### What you will do
Without changing a thing, reproduce the entire listing and leave out its pictures.
Information given START
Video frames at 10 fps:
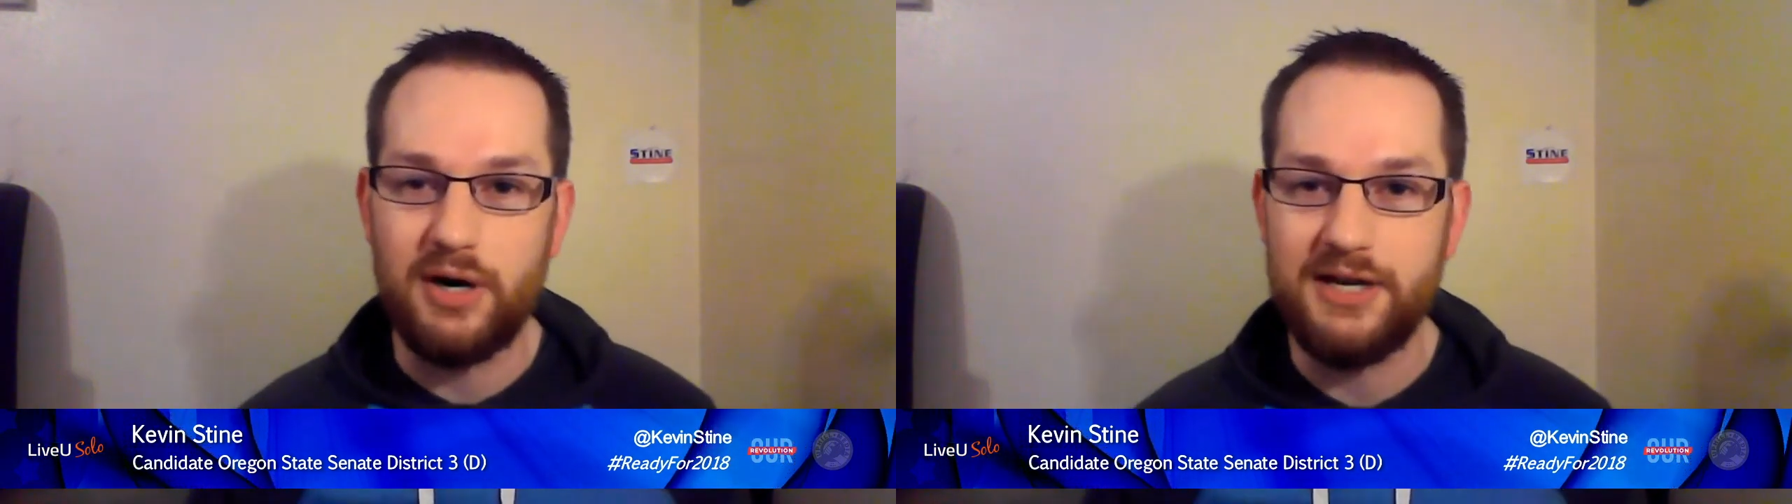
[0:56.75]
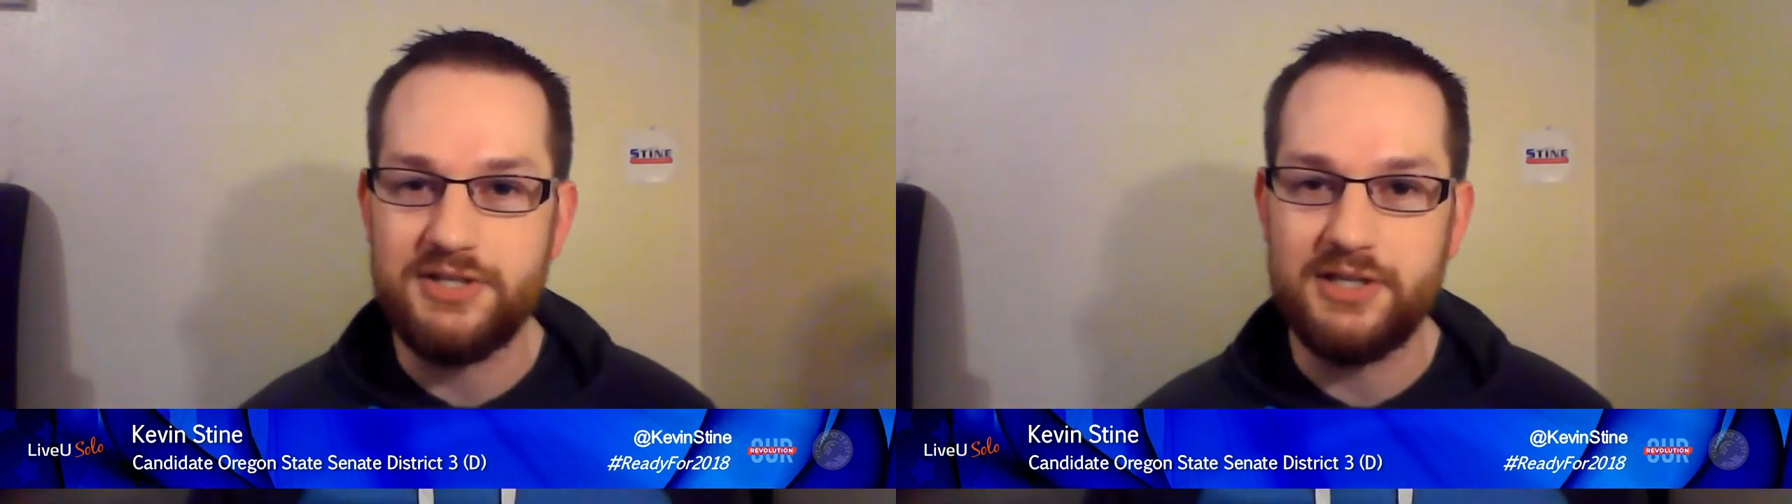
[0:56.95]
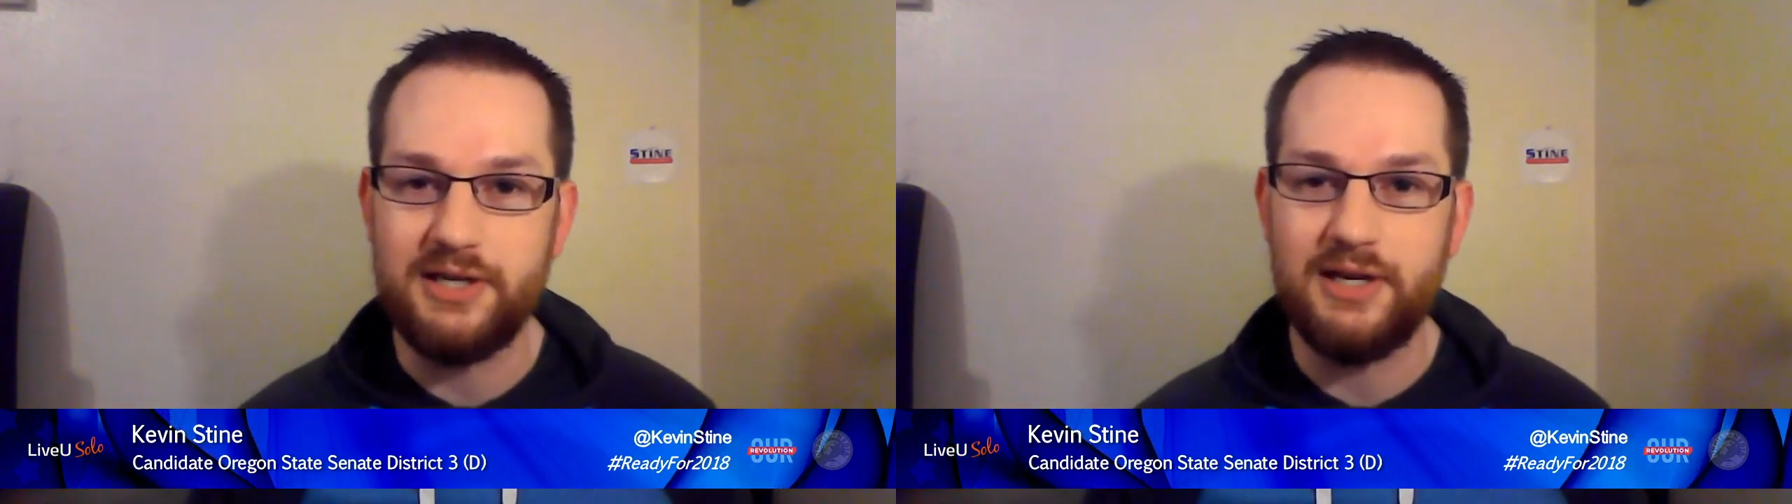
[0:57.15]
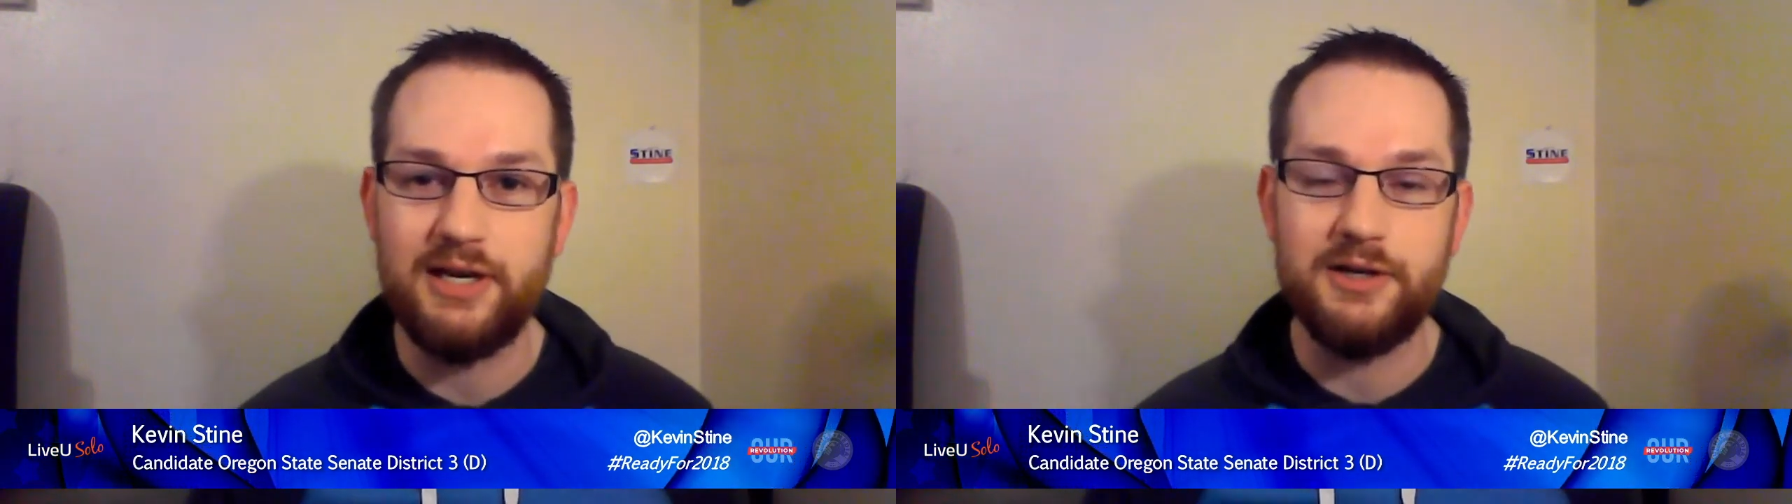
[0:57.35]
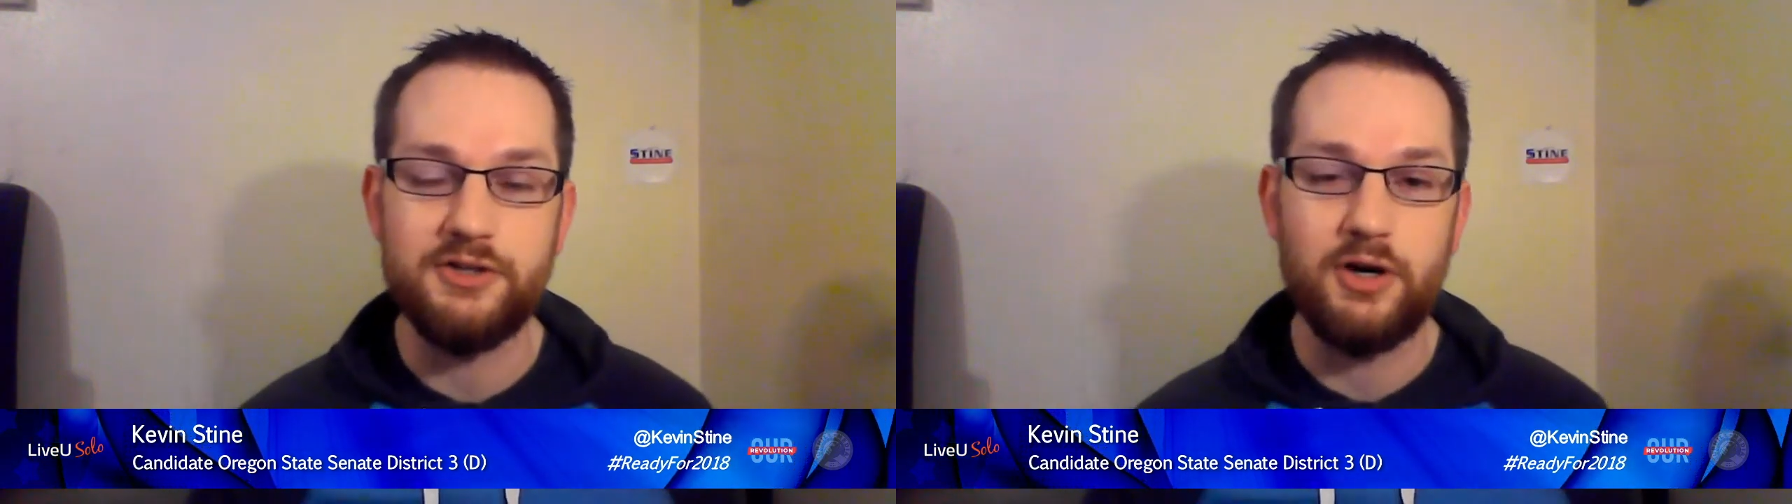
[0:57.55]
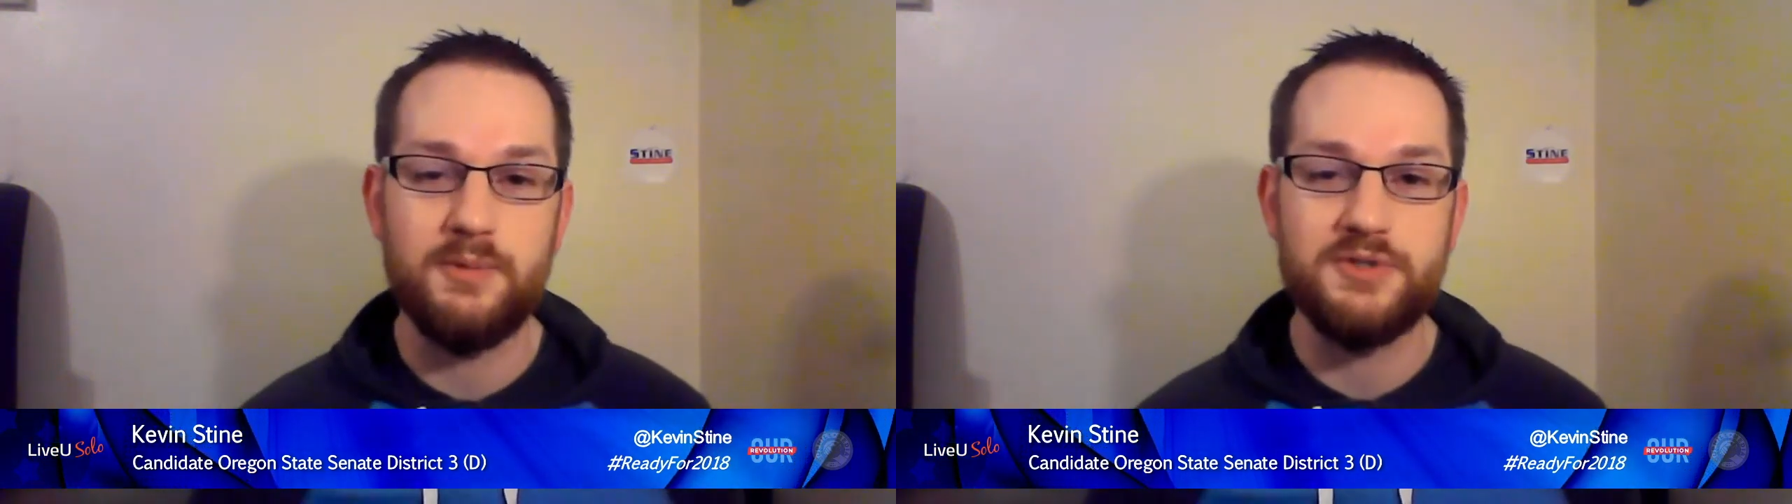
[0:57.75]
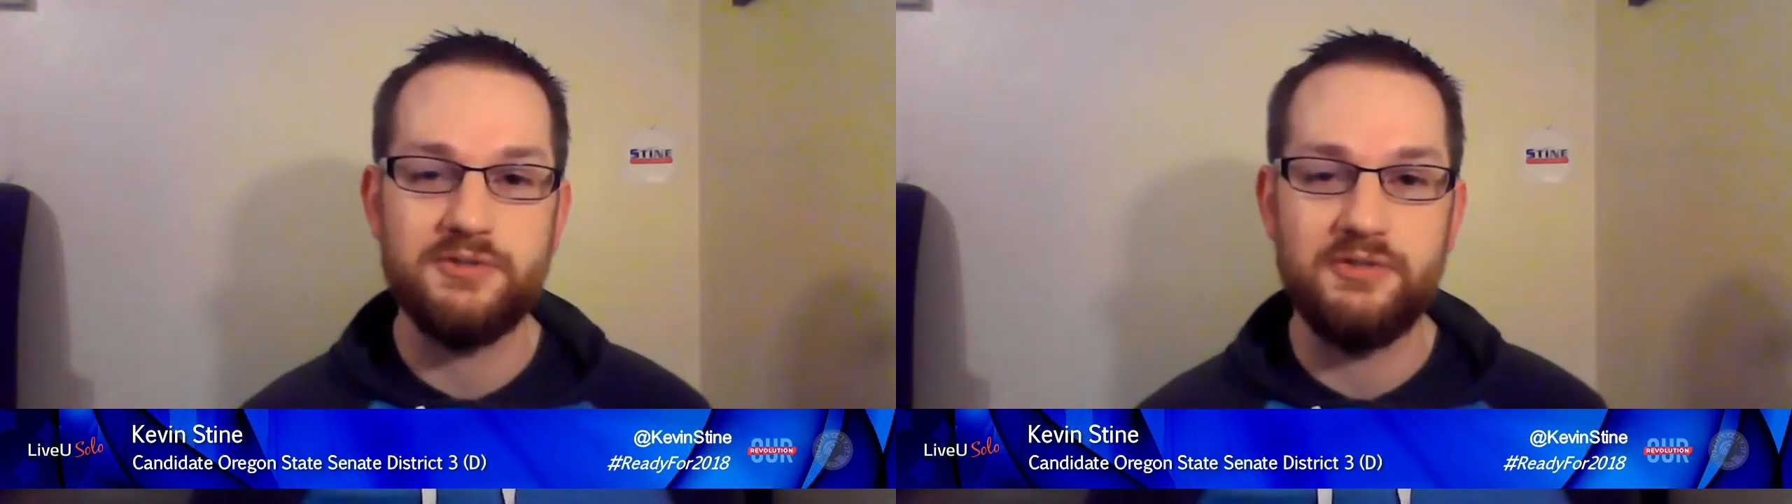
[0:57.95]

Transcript: pricing and in terms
Information given END
### Solution to this exercise
Video frames at 10 fps:
[0:56.75]
[0:56.95]
[0:57.15]
[0:57.35]
[0:57.55]
[0:57.75]
[0:57.95]

Transcript: pricing and in terms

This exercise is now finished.